• [Task inputs]:

-------------------------

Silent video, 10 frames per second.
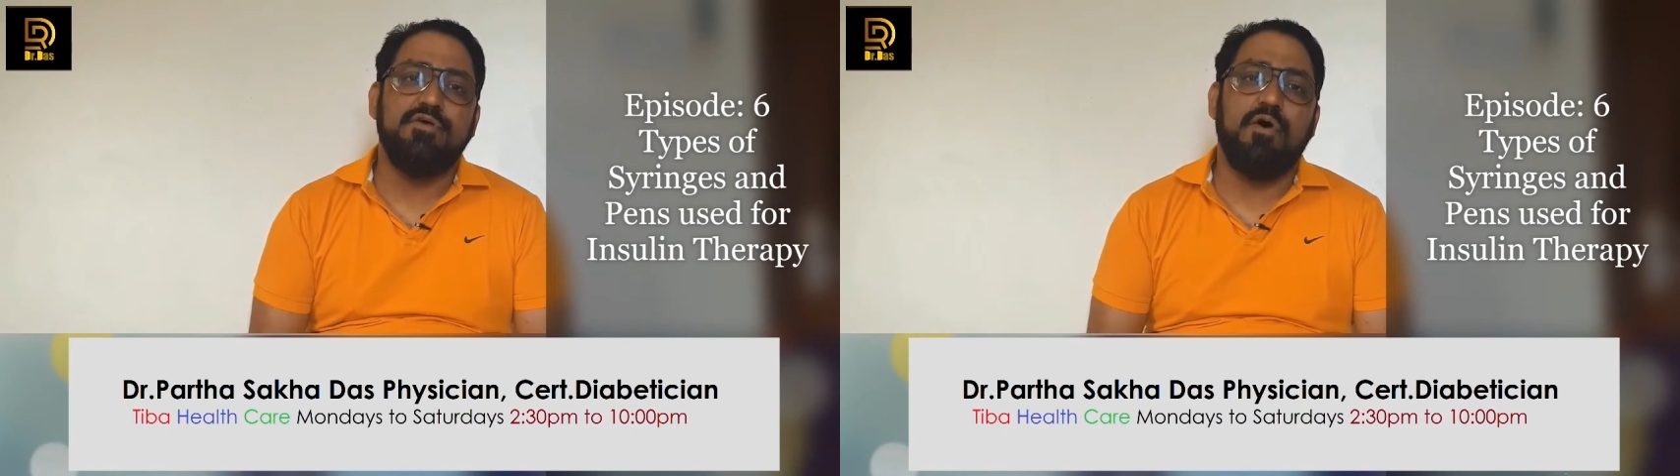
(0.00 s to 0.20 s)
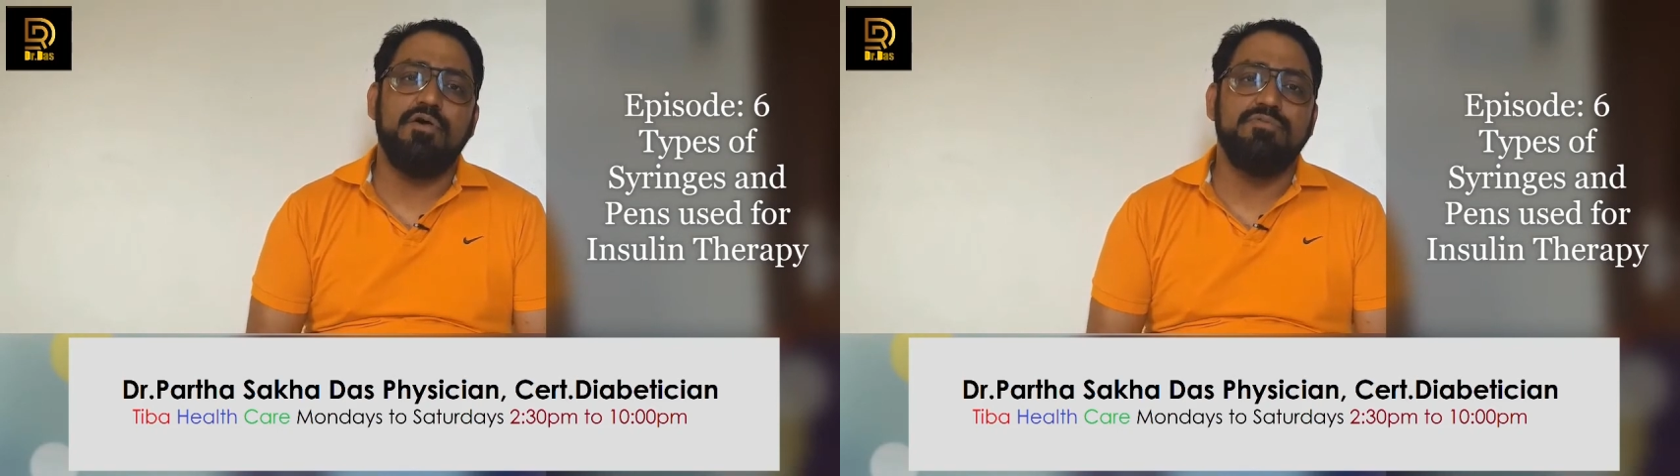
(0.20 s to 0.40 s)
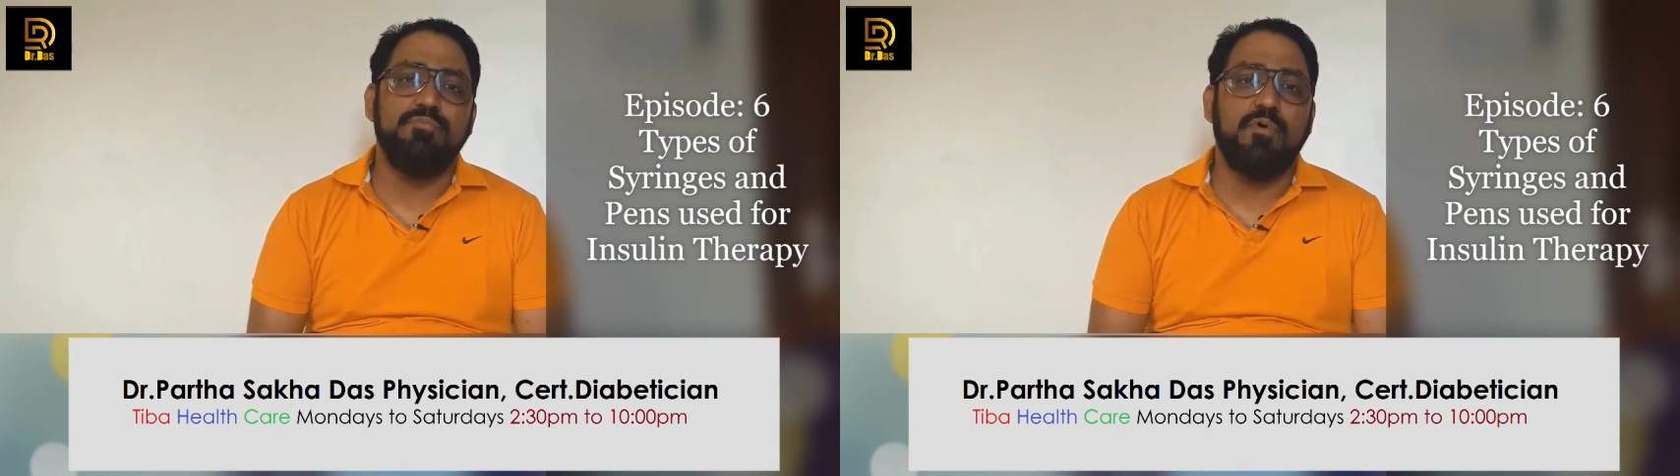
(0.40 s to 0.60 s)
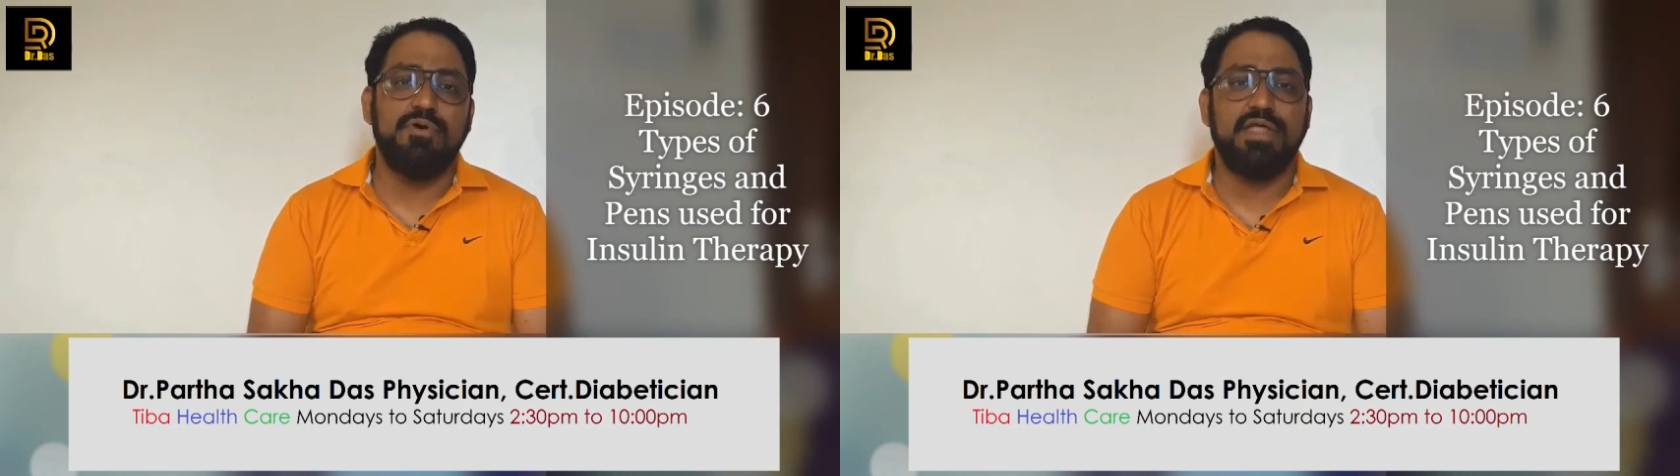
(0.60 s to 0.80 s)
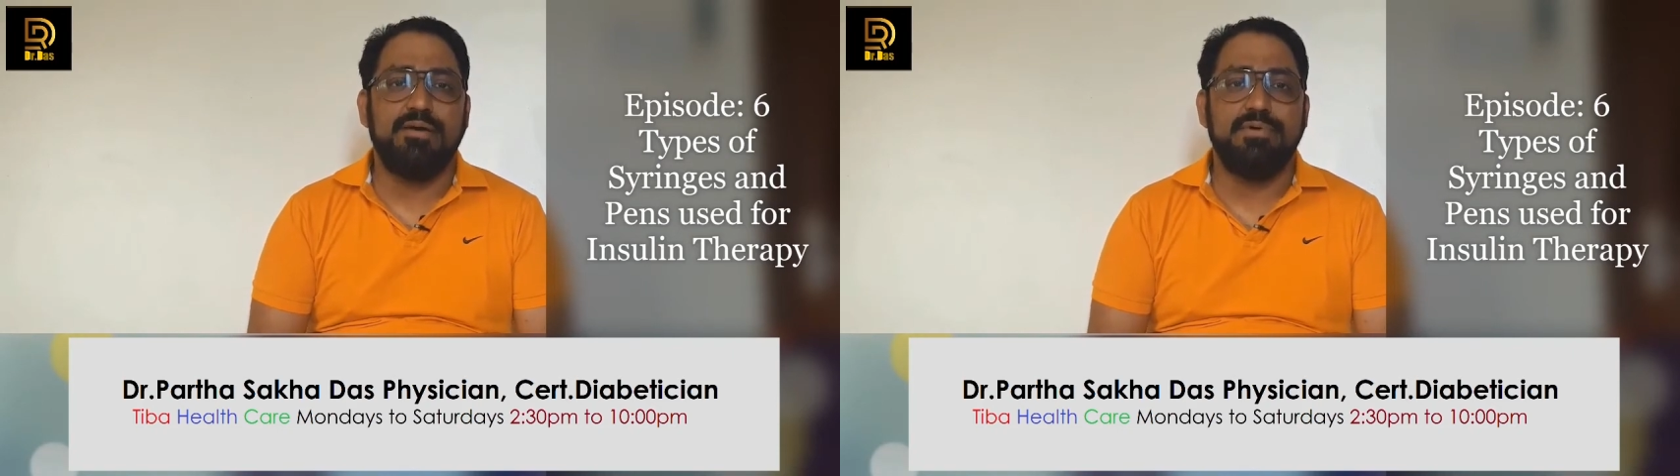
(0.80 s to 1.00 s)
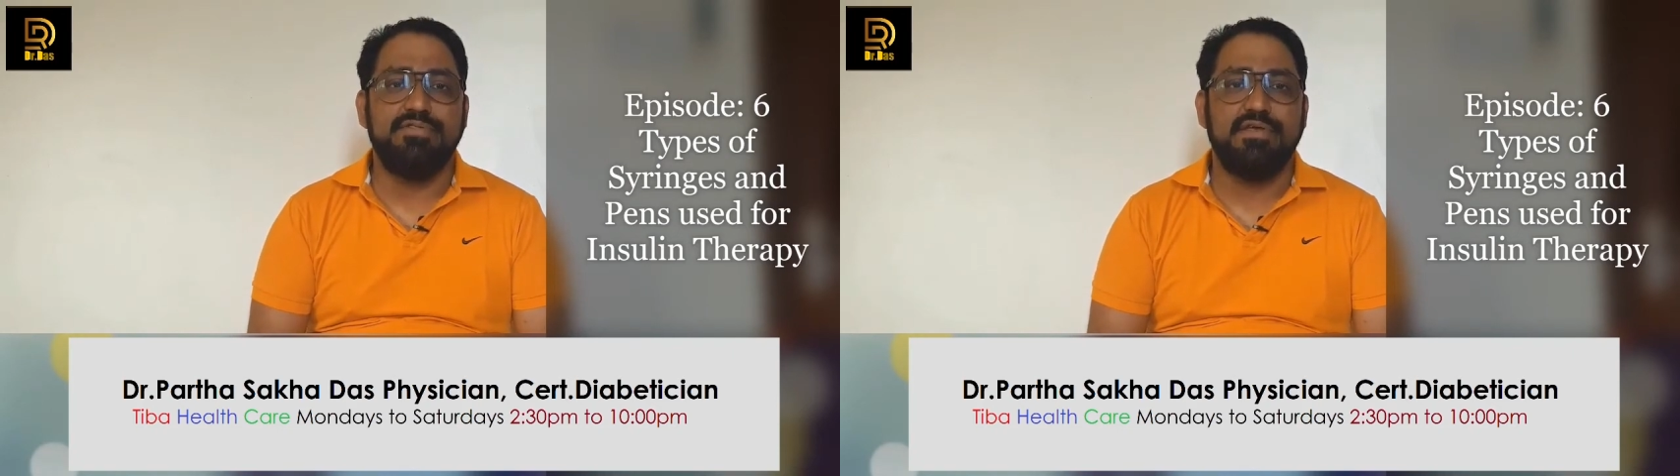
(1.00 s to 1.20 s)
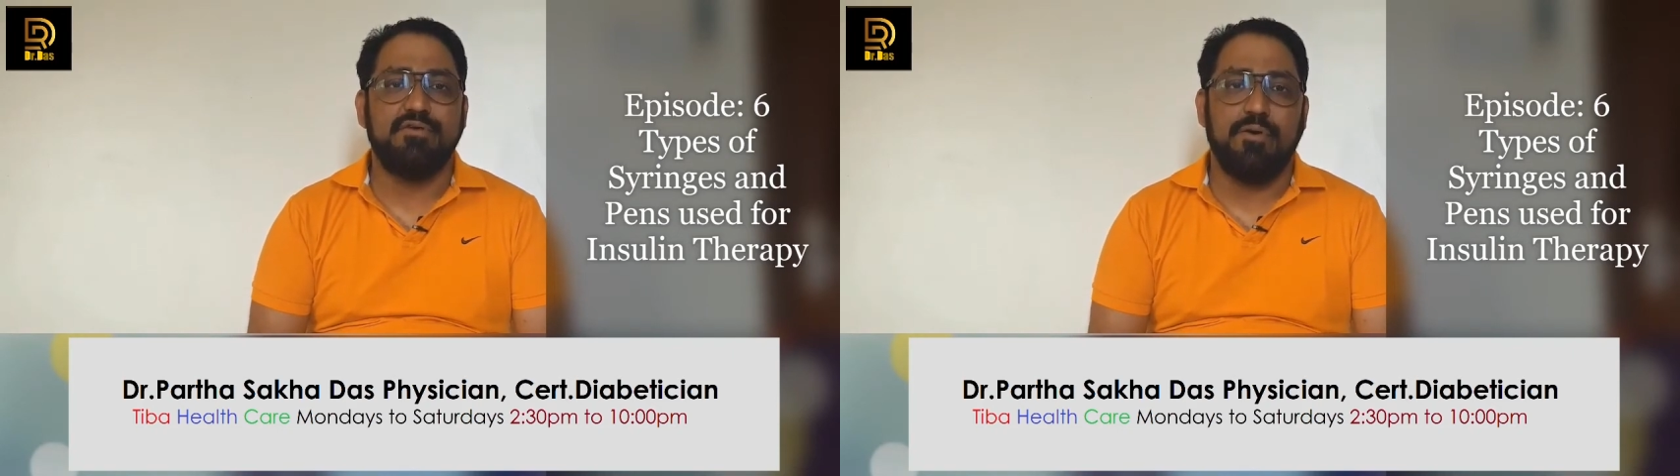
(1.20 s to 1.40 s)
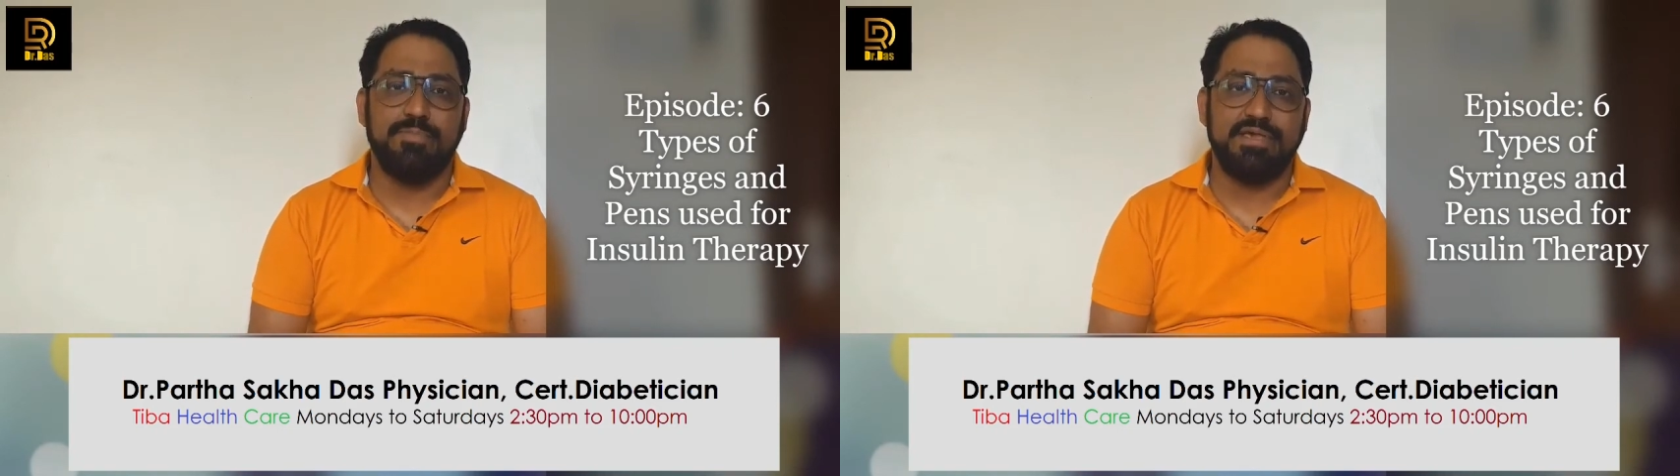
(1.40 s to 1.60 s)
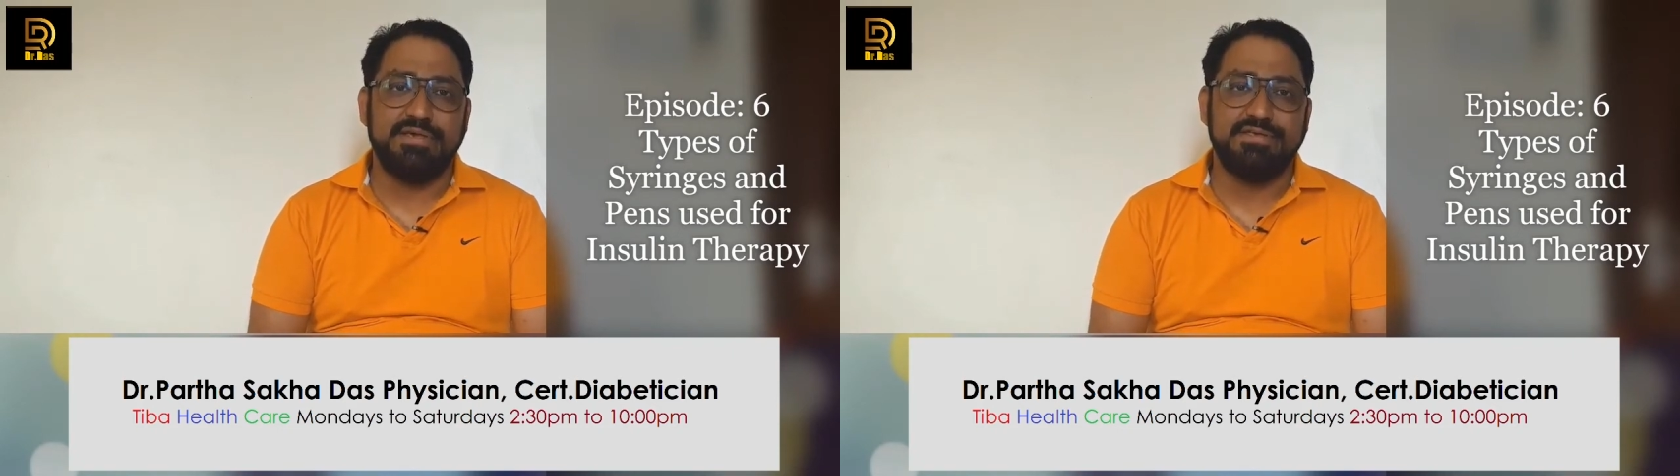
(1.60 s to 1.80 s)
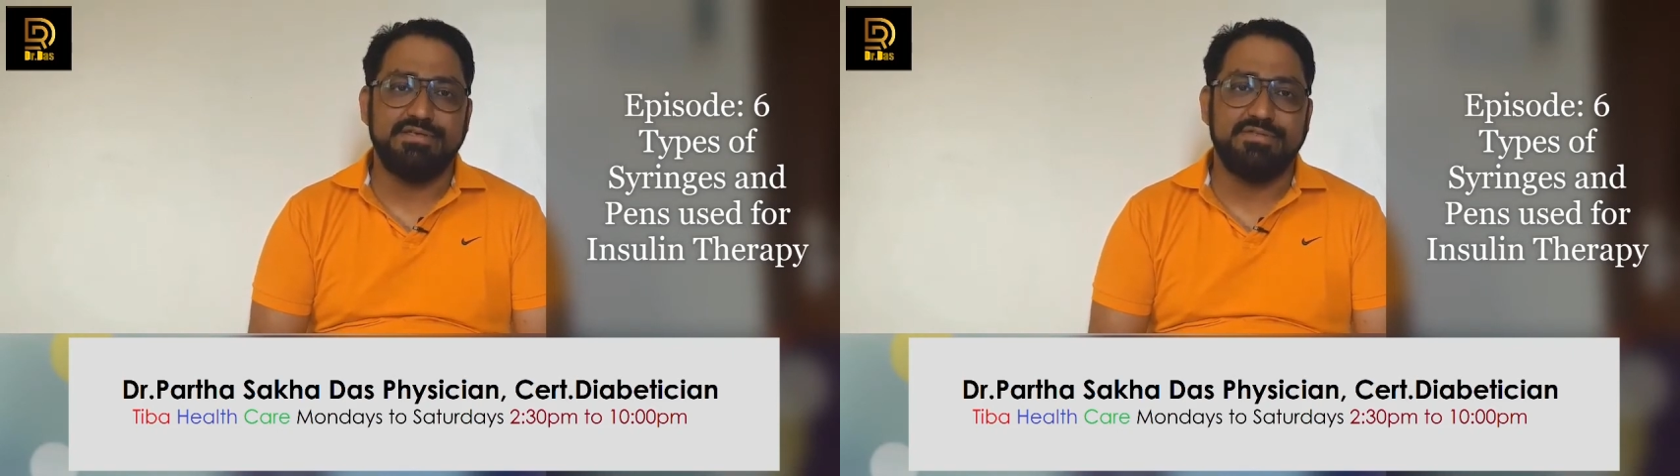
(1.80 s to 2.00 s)
causes more damage and
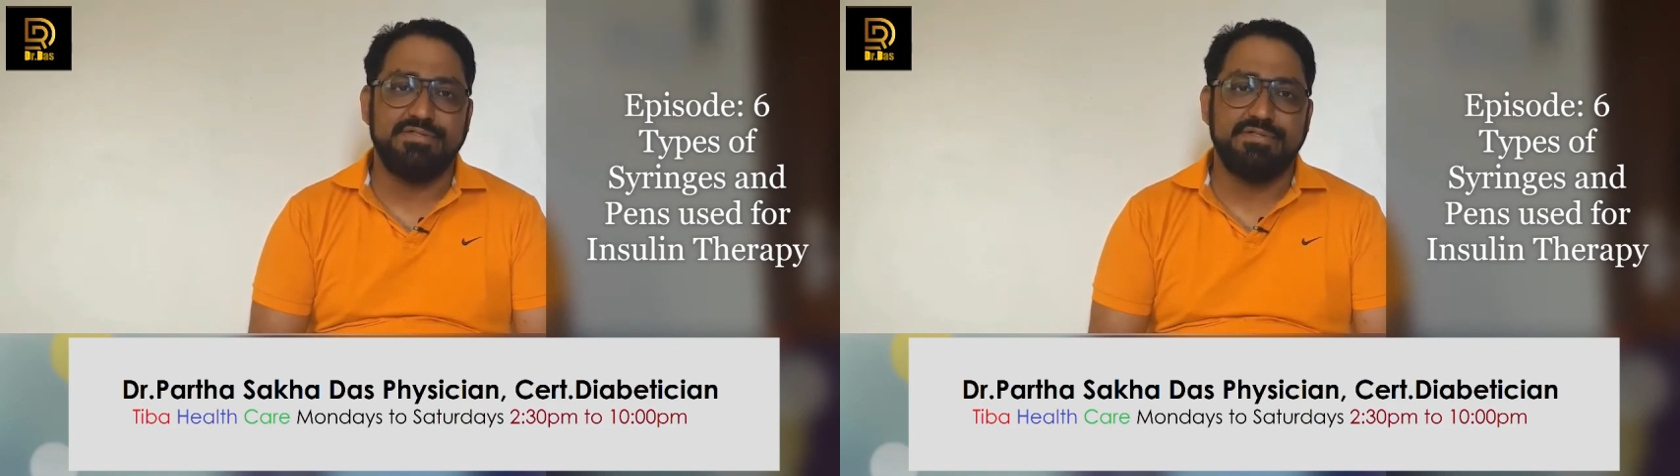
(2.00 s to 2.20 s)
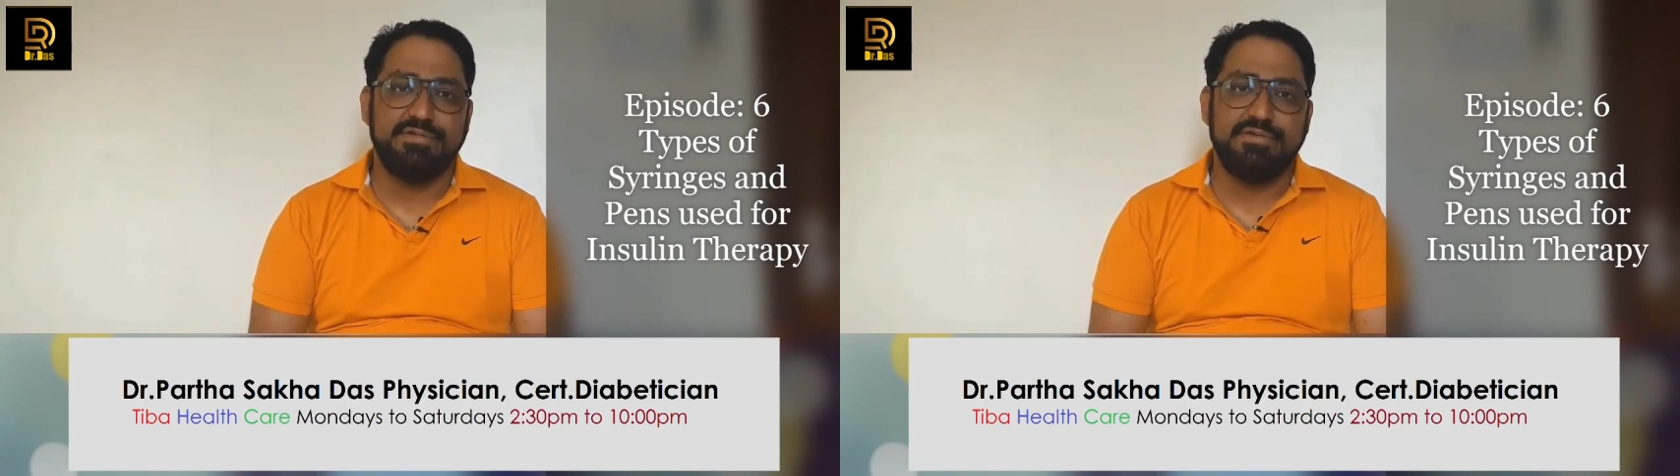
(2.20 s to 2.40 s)
complications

-------------------------

• [Directions]:
Nothing but an exact copy of the data above, minus its pictures, should appear in the response.

• [Answer box]:
Silent video, 10 frames per second.
(0.00 s to 0.20 s)
(0.20 s to 0.40 s)
(0.40 s to 0.60 s)
(0.60 s to 0.80 s)
(0.80 s to 1.00 s)
(1.00 s to 1.20 s)
(1.20 s to 1.40 s)
(1.40 s to 1.60 s)
(1.60 s to 1.80 s)
(1.80 s to 2.00 s)
causes more damage and
(2.00 s to 2.20 s)
(2.20 s to 2.40 s)
complications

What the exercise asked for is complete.